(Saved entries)
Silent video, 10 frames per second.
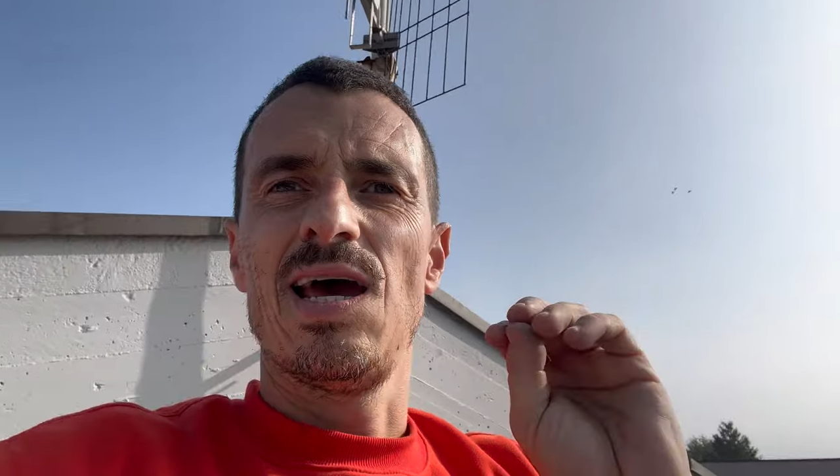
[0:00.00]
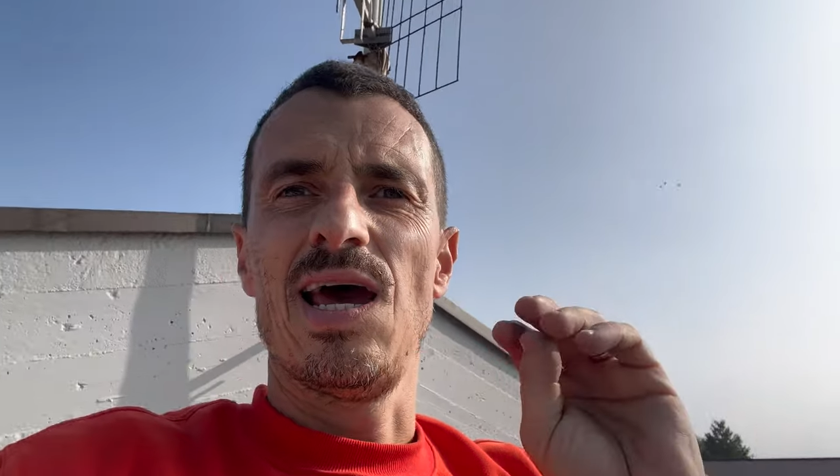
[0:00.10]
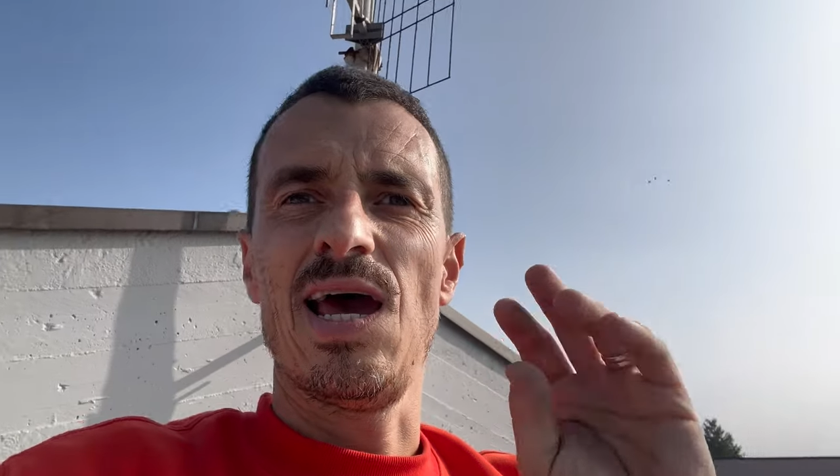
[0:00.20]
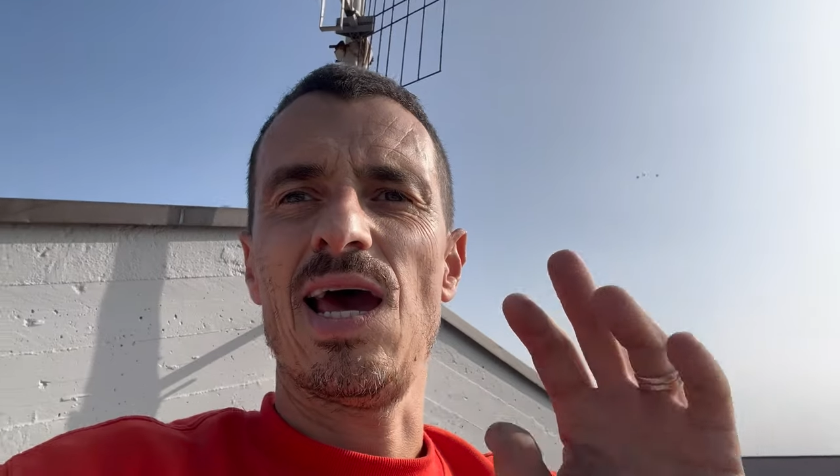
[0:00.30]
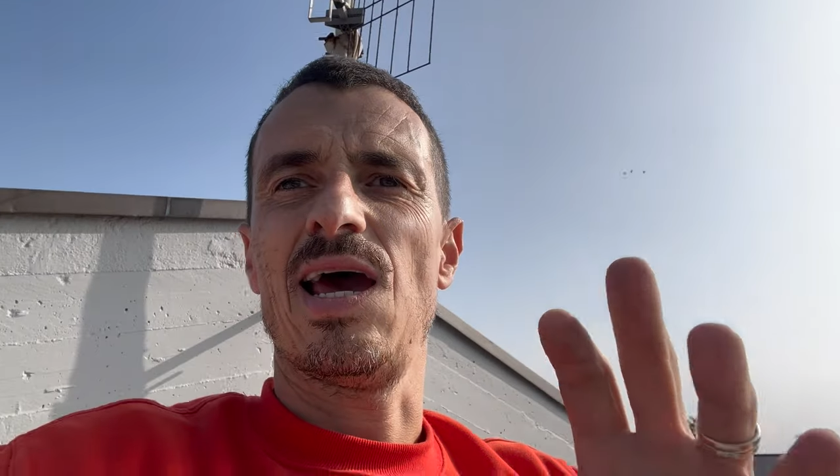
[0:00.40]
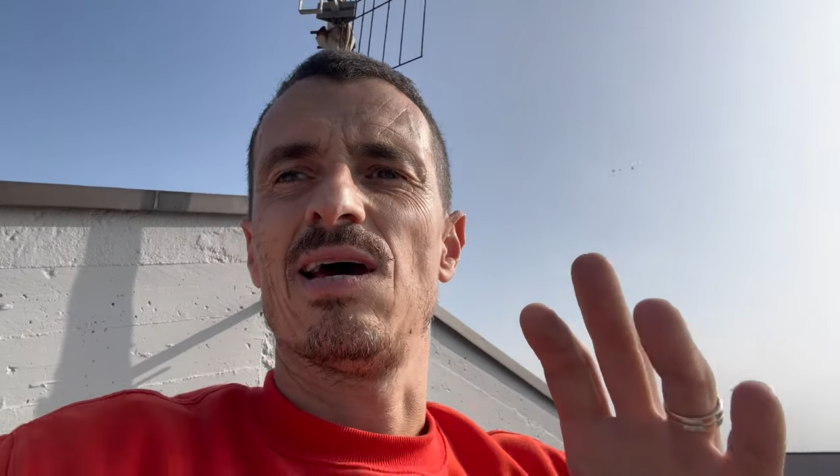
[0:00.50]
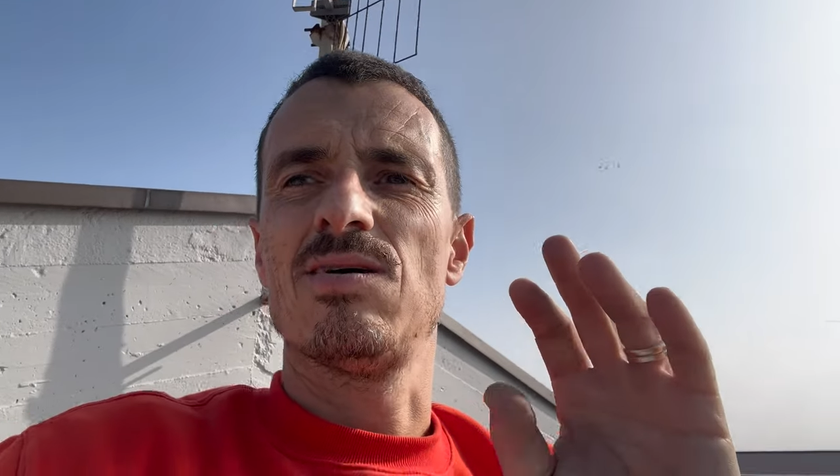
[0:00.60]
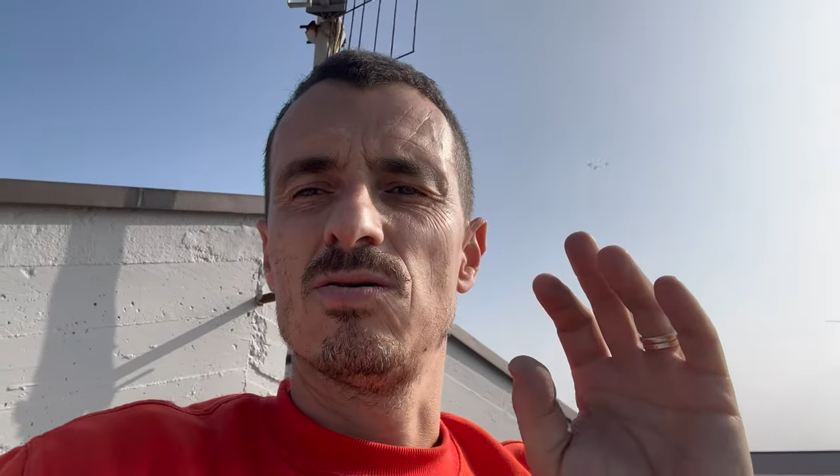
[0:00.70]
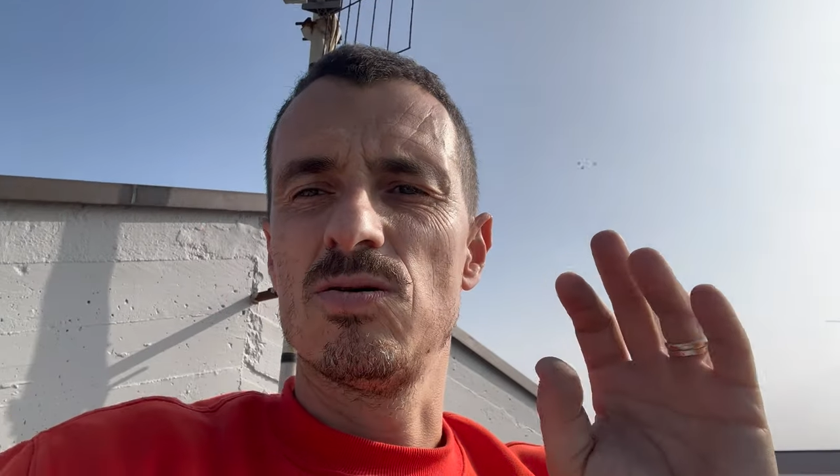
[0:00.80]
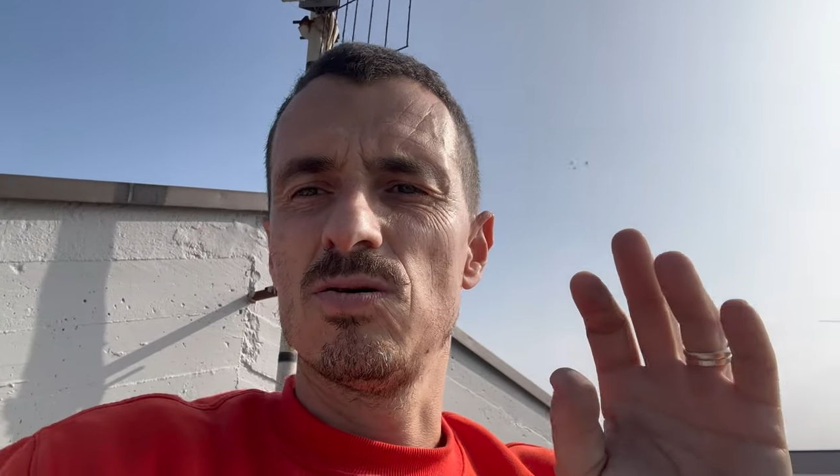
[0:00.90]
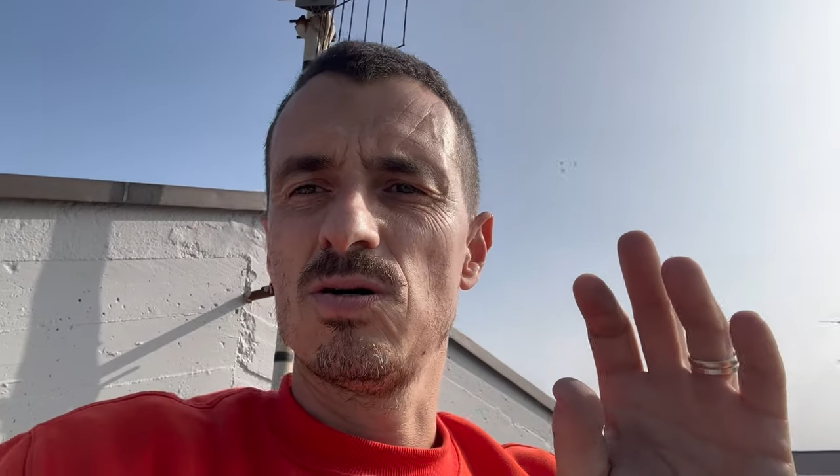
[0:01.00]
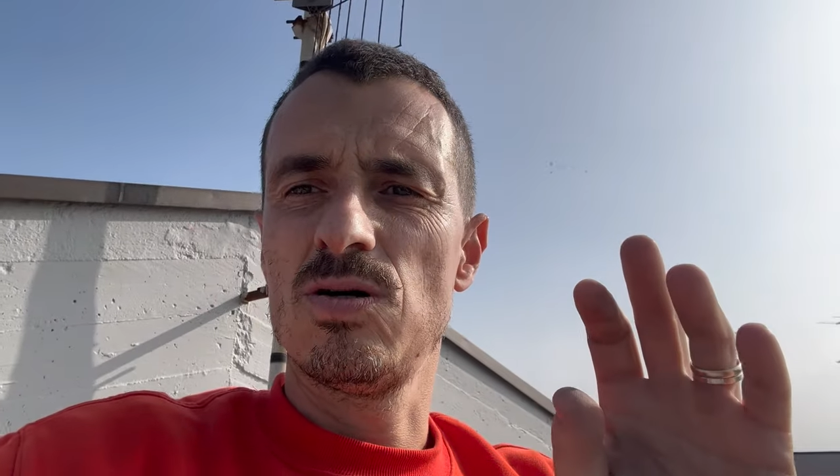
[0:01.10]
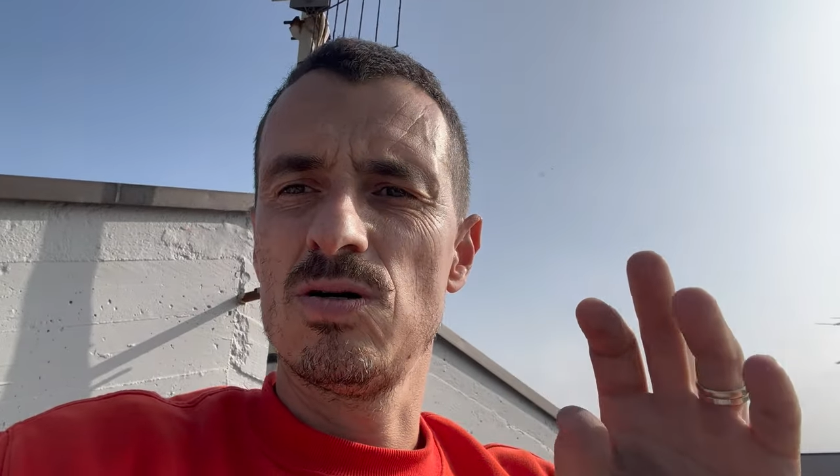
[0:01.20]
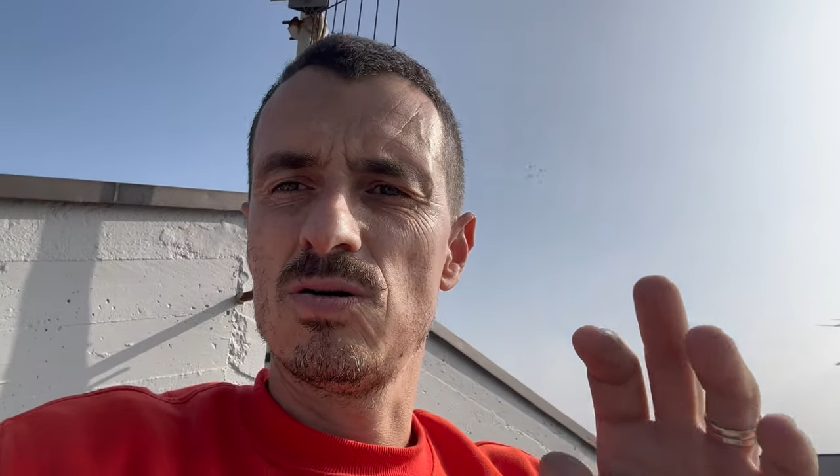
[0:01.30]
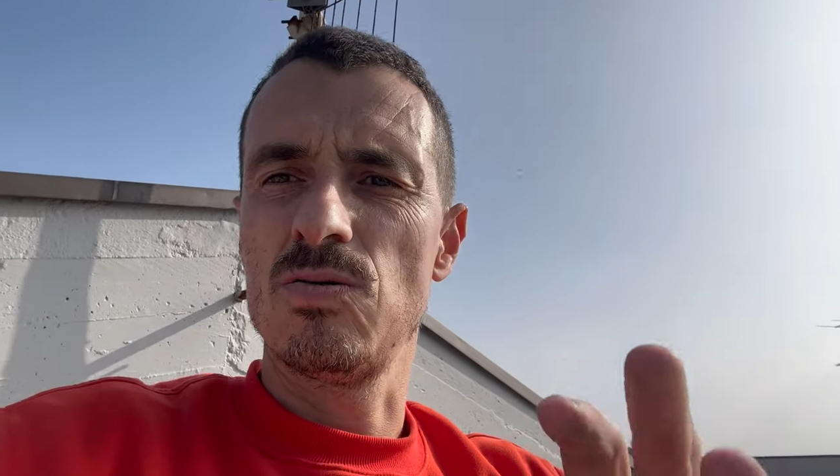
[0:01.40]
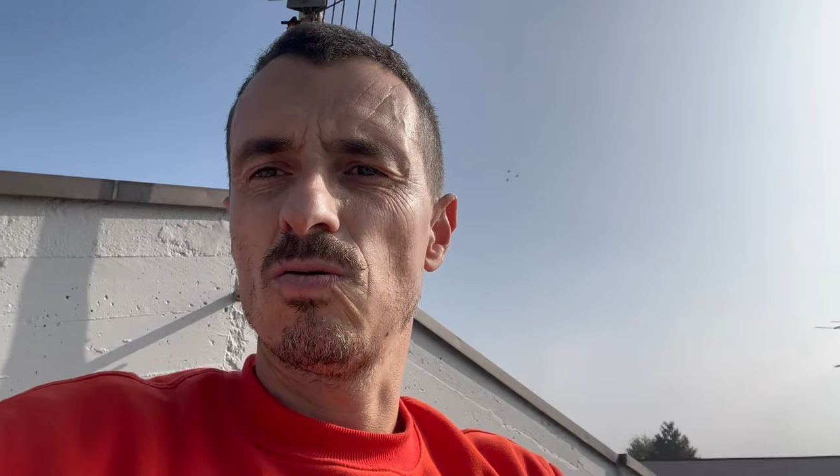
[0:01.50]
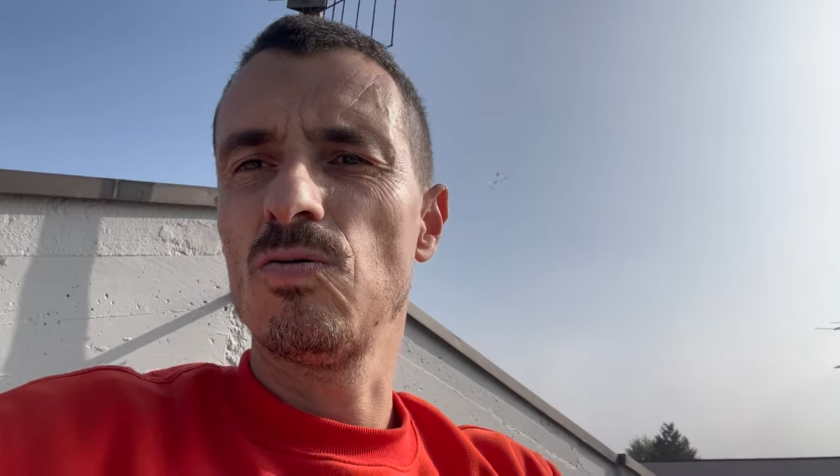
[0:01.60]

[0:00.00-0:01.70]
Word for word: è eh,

==

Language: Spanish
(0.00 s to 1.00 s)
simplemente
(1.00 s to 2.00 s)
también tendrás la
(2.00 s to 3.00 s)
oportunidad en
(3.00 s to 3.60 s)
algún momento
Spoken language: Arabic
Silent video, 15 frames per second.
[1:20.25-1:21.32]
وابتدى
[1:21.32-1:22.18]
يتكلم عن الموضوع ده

• _Aim of the task_: Among the entries above, find the line with "Silent video, 10 frames per second." and repeat exactly from there through the line with "Word for word: è", leaving out the pictures.

• _Final answer_:
Silent video, 10 frames per second.
[0:00.00]
[0:00.10]
[0:00.20]
[0:00.30]
[0:00.40]
[0:00.50]
[0:00.60]
[0:00.70]
[0:00.80]
[0:00.90]
[0:01.00]
[0:01.10]
[0:01.20]
[0:01.30]
[0:01.40]
[0:01.50]
[0:01.60]

[0:00.00-0:01.70]
Word for word: è eh,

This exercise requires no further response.